Visual search has no foresight

Jeremy M Wolfe 1,2, Todd S Horowitz 1,2, David E Fencsik 1,2, Stephen J Flusberg 1

1 - Visual Attention Lab, Brigham & Women's Hospital, Boston, MA
2 - Dept. of Ophthalmology, Harvard Medical School

During an extended visual search task (e.g. search for T among Ls, "TvL"), does sensitivity to target identity accumulate gradually or are targets identified swiftly, but only once they are selected by attention? We used a novel, event-related technique that allowed us to measure signal strength at different times prior to the end of search. Os searched for horizontal Ts among rotated Ls and reported target orientation. Stimuli were scaled to be peripherally identifiable. Mouseclicks produced very brief glimpses of the display.

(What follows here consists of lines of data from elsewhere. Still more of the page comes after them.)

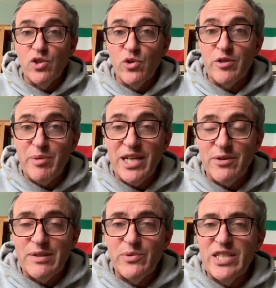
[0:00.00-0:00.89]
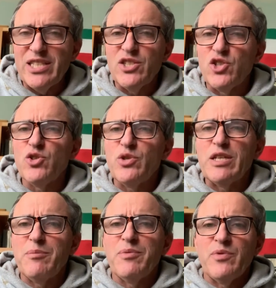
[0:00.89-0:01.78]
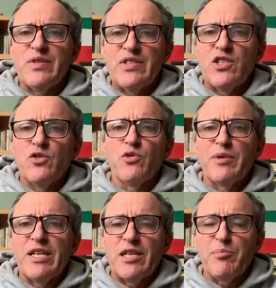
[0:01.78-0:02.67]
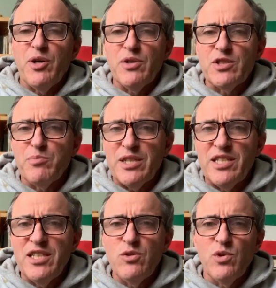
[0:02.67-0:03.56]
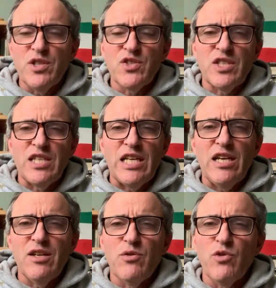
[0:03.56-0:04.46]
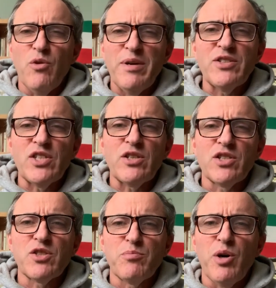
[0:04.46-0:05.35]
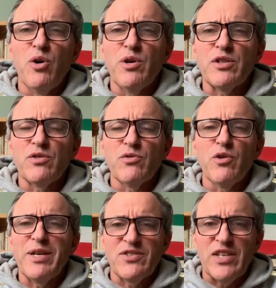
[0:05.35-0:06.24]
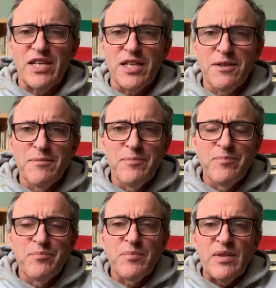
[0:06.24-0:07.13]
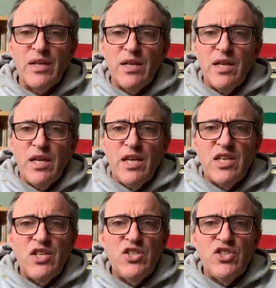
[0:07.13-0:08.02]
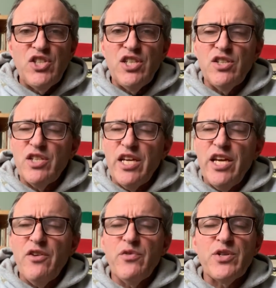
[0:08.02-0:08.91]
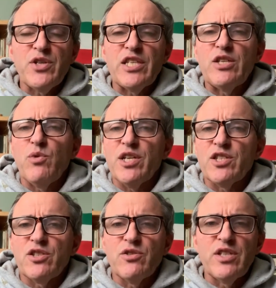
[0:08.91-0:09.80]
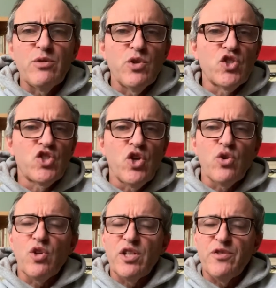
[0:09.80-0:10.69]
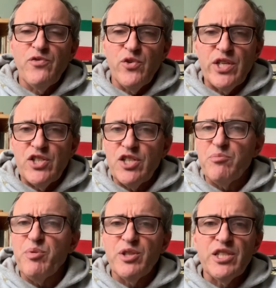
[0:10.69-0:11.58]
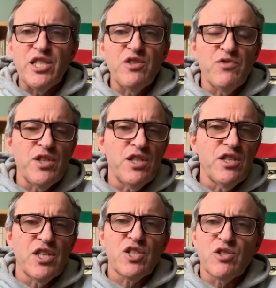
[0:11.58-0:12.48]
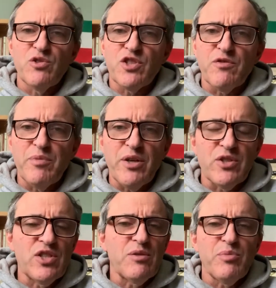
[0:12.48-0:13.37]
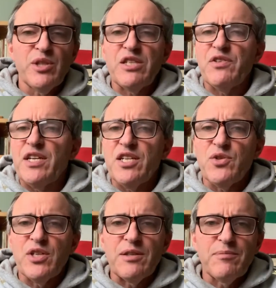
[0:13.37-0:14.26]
Lord Byron. We didn't do him when we did the Romantic Poets, but he was the Romantics poet romantic. He did everything he wanted to. He was totally free. Didn't believe in exclusive marriage. Didn't believe in anything.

Click positions served as confidence ratings scaled from “highly confident left” to “highly confident right”. A final mouseclick, localizing the target, ended the trial. Ratings were averaged as a function of number of frames prior to final response. Ratings were used to generate ROCs for each frame relative to response. Just two frames prior to finding the target, d' was near zero for most Os, even though they had searched for many frames. We compared these data to two control conditions: assessment of a gradual random walk toward a boundary (guaranteed slow accumulation of information); and TvL search with small stimuli that required foveation (guaranteed step function from no signal to perfect identification). TvL search data mimicked the mandatory eye movement condition, rather than the slow accumulation control. There was no evidence for gradual accumulation of information in this search task. Os have no explicit information about the location or identity of targets in TvL search task until attention selects the target.